* _ACTIVITY_:
Transcribe every entry that follows, word for word, and omit the images.

* _SUPPLIED INFORMATION_:
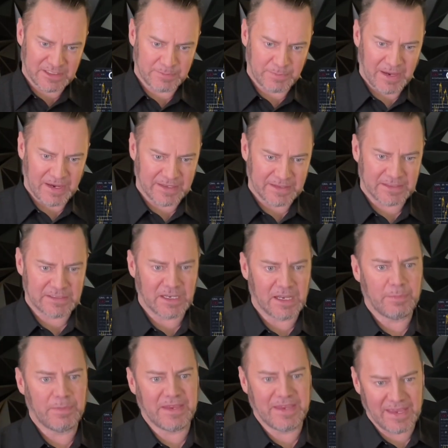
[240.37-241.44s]
spike at the
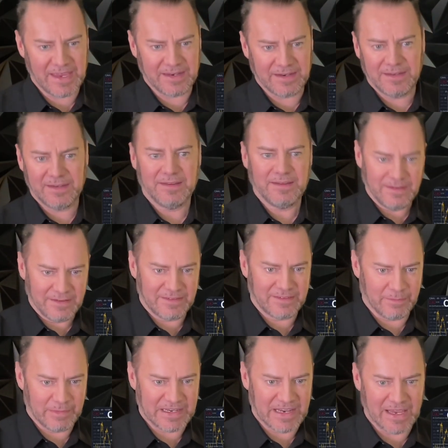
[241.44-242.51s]
top, again,
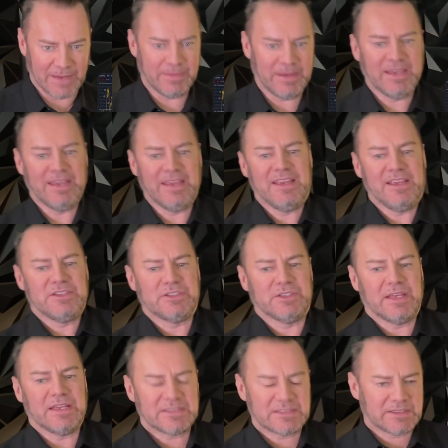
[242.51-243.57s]
summertime. So
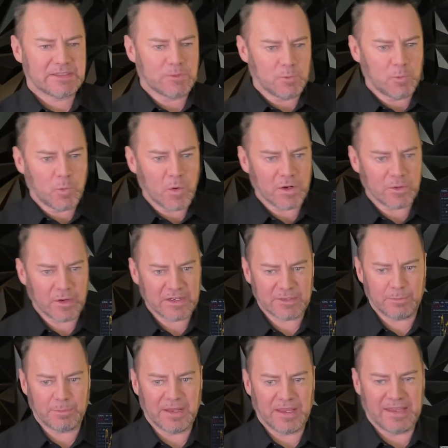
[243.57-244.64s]
that's one way to
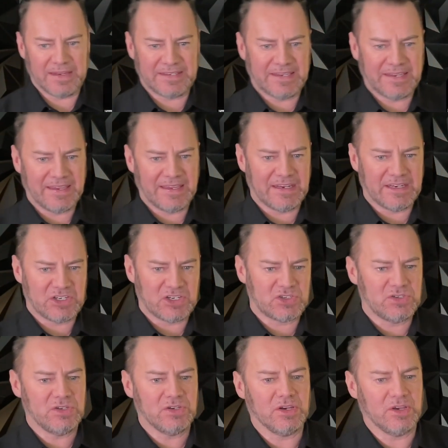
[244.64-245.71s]
play it. In
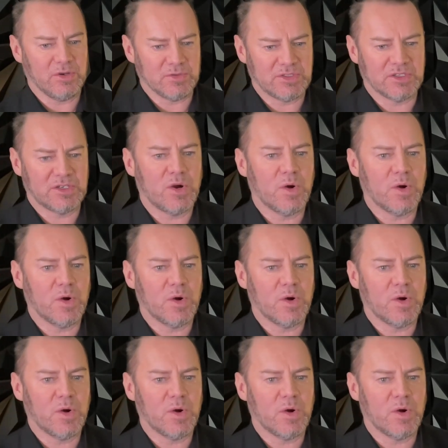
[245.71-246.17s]
addition, you can go to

* _RESULT OF THE TASK_:
[240.37-241.44s]
spike at the
[241.44-242.51s]
top, again,
[242.51-243.57s]
summertime. So
[243.57-244.64s]
that's one way to
[244.64-245.71s]
play it. In
[245.71-246.17s]
addition, you can go to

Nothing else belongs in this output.